Does Elite Dangerous properly simulate space?

There's a mechanic in Elite: Dangerous called "flight assist". Enabled by default, this causes a ship to behave as if it was in atmosphere. However, you can disable flight assist and your ship will behave as if it was indeed in space.

In fact, disabling flight assist is a common tactic, boosting ahead to before disabling flight assist and turning around, allowing a pilot to fire at a chasing ship while still maintaining distance.

So the real answer is that Elite: Dangerous uses a bit of both.


Sort of

Basically, during combat, docking and other non-distance-travelling, a ship in Elite: Dangerous follows a basic Newtonian physics flight model, but there are limits set to make dogfights possible that do make things somewhat like flying a plane in atmosphere.

The basic flight physics model is Newtonian [1] [2] with proper rigid body physics model, but there is a fly-by-wire system in your ship that constrains your angular and linear velocity to a common reference frame. This level of constraint on your ship cannot be disabled. This is specifically designed to make close-range tactical dogfighting possible. With a non-constrained newtonian physics model (no common reference frame, no top speeds, etc), instead of dogfighting with other ships you'd pass them quickly by as you exchange a few shots, and then never be able to catch up to them again ("jousting").

In addition to those constraints, there is a default of flight assist on that further limits your ship, so that your ship is moving in the same direction it is pointed, and so that you control a forward/backward throttle (speed setting) instead of directly controlling the forward/backward thrusters. It will use all available thrusters to perform the maneuver you want, even if you don't touch the controls for them. (in other words, pull back on the stick and your ship starts to point upwards, and both upward and forward thrusters are used to change your ship's movement to that new direction) It also seems to limit your non-forward movement speed more than it is without it. You can disable flight assist, enabling your ship to "skid" through turns (change the angle of the ship faster than the direction of motion changes), fly backwards, etc.

There's also a separately optional "rotational correction" feature, that sets your ship's frame of reference to the rotating station's rotating reference when you're docking in a rotating station. Landing inside of a rotation space station without that would be very tricky.

While you do have a full six degrees of freedom, most ships have significantly more forward thrust/throttle than any other thrust direction, and very limited yaw. This means that if you want to turn left, you'll find a direct leftward yaw to be very slow, and instead will want to either roll left and pitch up, or roll right and pitch down. Because of the cockpit design, most people would find turning left with a left roll easier to work with. You don't bank, however, you would roll a full 90 degrees and pitch. Or you might do some roll, pitch and yaw all at once to get turned left as fast as possible, and that could look a bit like banking. Depending on your controller set up, you might want a certain amount of "yaw into roll", which is an option in the settings.

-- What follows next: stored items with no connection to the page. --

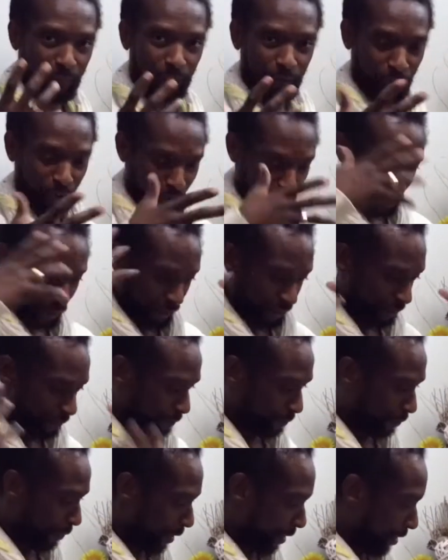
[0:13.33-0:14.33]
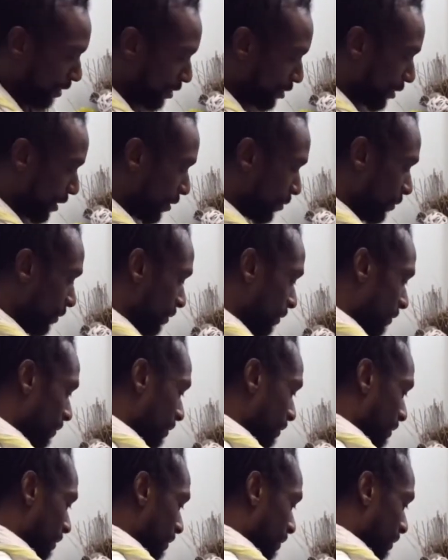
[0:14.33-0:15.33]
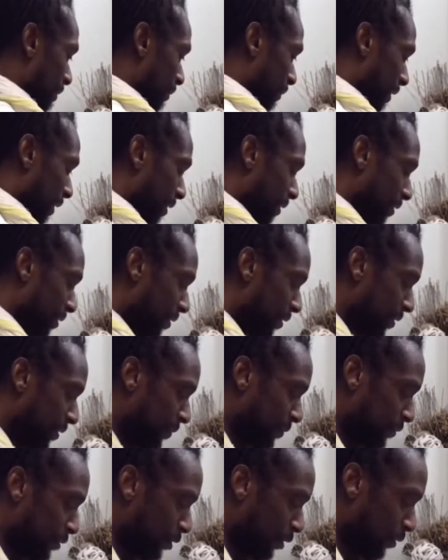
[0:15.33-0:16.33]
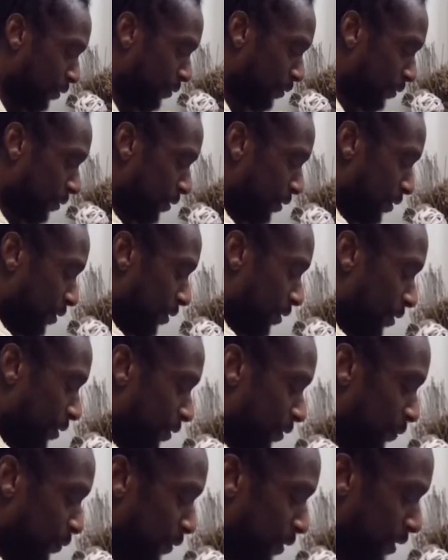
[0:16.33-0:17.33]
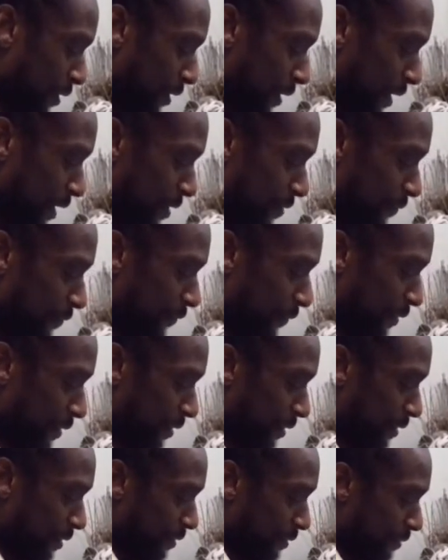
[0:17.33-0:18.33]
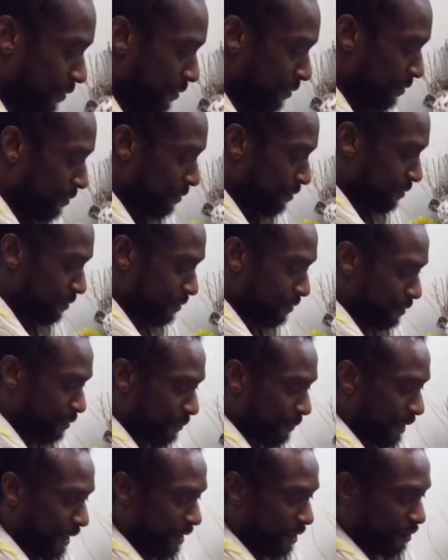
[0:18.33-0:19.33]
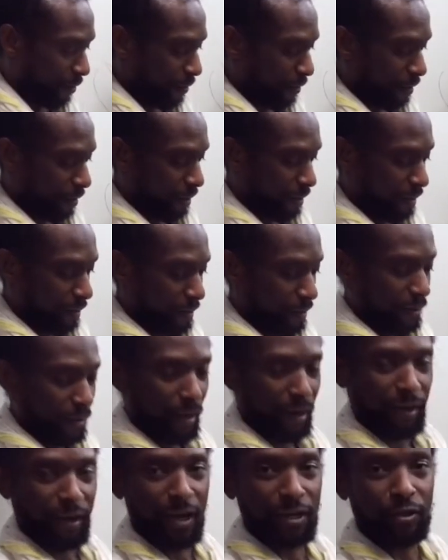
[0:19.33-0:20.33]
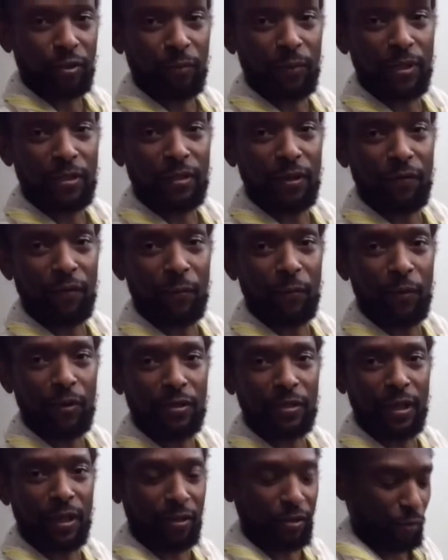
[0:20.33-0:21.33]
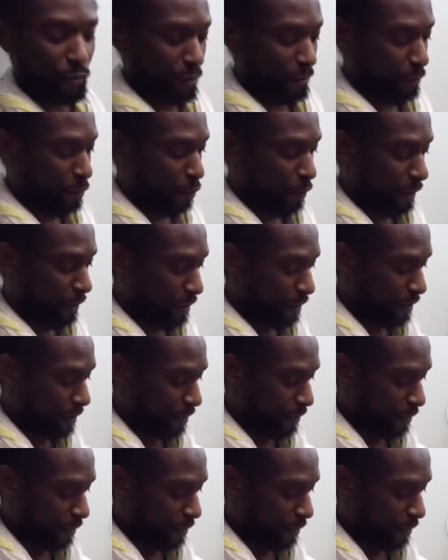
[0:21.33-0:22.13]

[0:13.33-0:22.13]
just your body in general. Okay, so we're gonna have some alcohol, and it has to be 70% or more.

To specifically answer the questions in your last paragraph: with flight assist off: You don't really have "throttle" anymore, you have thruster controls. If you leave the "throttle" on, you'll eventually reach your top speed. If you want to stop moving, you have to provide the correct amount of thrust in the opposite direction. When you start to rotate in one direction, you have to apply counter-rotation thrusters in the same amount to stop the rotation.

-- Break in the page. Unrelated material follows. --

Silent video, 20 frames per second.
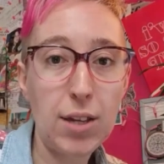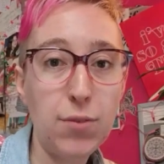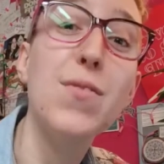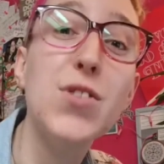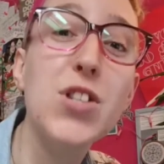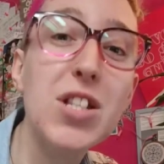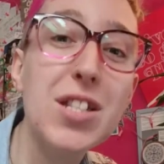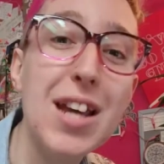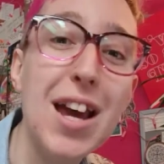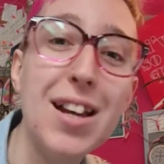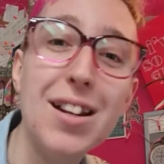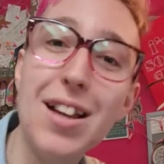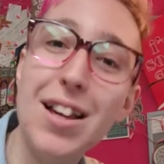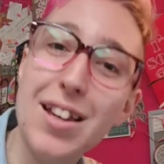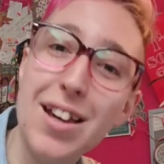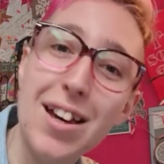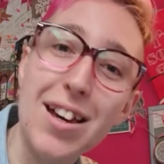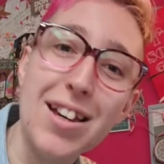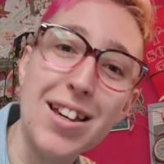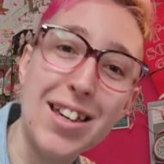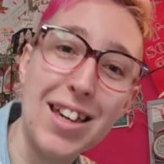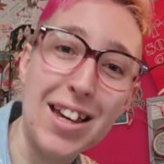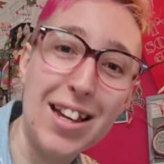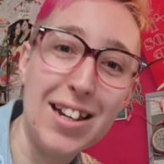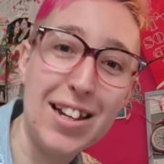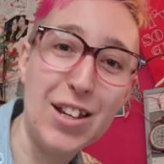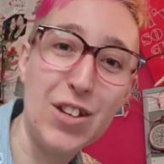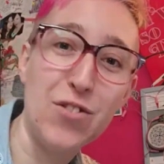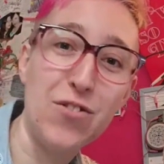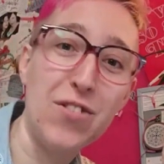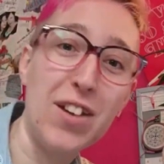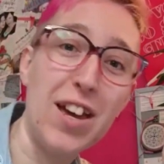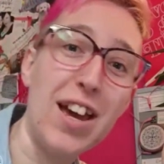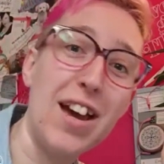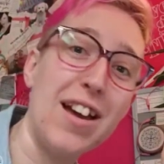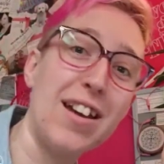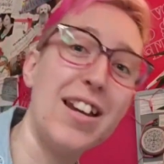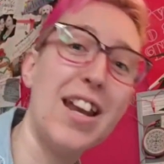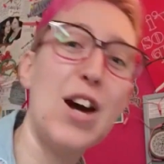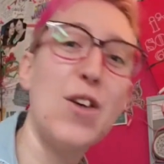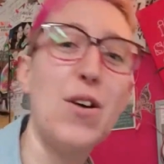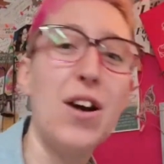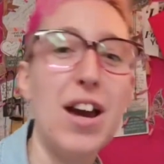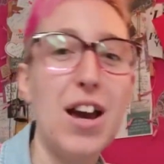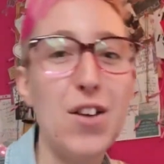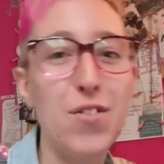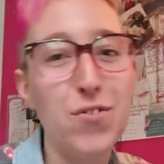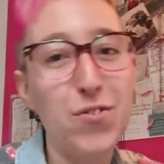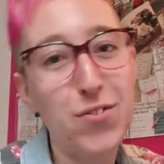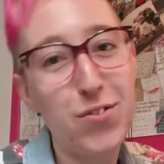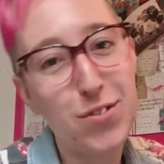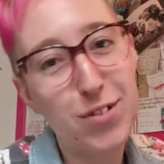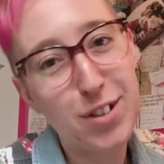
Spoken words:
I've just had, a giggling fit, and now I have,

Your ship's power source is a hydrogen fusion reactor, and I believe the thrusters are ion drives or something like that. Basically that means while you do use fuel, the fuel usage is fairly constant in newtonian flight, and the mass reduction is very slow. In other words: not at all like real rockets where fuel mass is a huge deal.

In addition to the basic newtonian physics flight that you use for combat, docking, etc, there is a "frame shift drive" that allows for faster than light "supercruising" within a system and fairly instantaneous jumps between systems. One further non-realistic detail is that you cannot move between systems without using the jump facility of your frame shift drive. If you try to "supercruise" to a star in another system, there simply won't be anything there when you get there.

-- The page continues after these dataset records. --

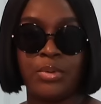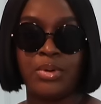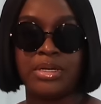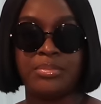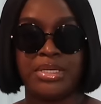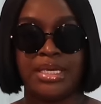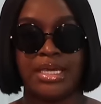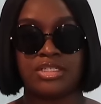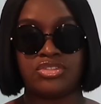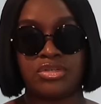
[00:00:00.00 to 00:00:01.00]
want to be
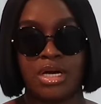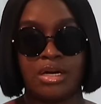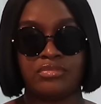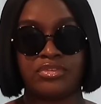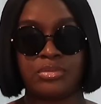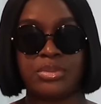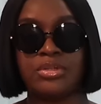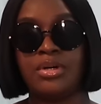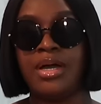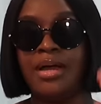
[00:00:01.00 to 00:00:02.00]
extra
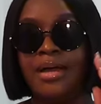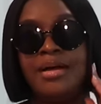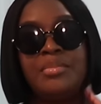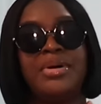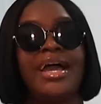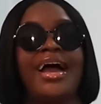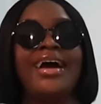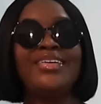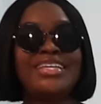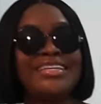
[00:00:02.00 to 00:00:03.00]
comfortable. But
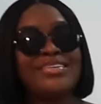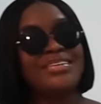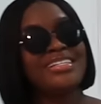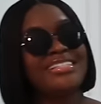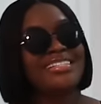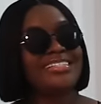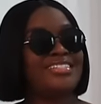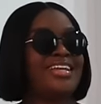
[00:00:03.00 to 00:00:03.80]
how cute is this,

Most players use flight assist on most of the time, because flight assist off is hard. Experienced players will briefly toggle flight assist off to facilitate faster turning in a dogfight, or other maneuvers. Some of that can actually be accomplished by using vertical thrusters during the turn, which pretty much tells your flight assist computer that you want to skid into the turn and then lets you rotate a bit faster.

Here is a nice video tutorial on the differences between flight assist on and off:

Here are a set of Elite: Dangerous tutorial videos that include several on flying with flight assist off: https://www.youtube.com/playlist?list=PLU396ir67nHiJwEswBslJORR9YFG7qRU2

And Isinona has a whole "Flight Assist Off" series of videos, where he shows his various exploits in E:D, always flying with flight assist off: https://www.youtube.com/user/Isinona


Your ship behaves like it's in space all the time. Flight assist allows for the ship to fly with the computer firing reverse thrusters to keep you stable with every move. The computer counters it for you. But you turn it off and the computer won't counter your moves so you spin in space like you normally would unless you counter it manually.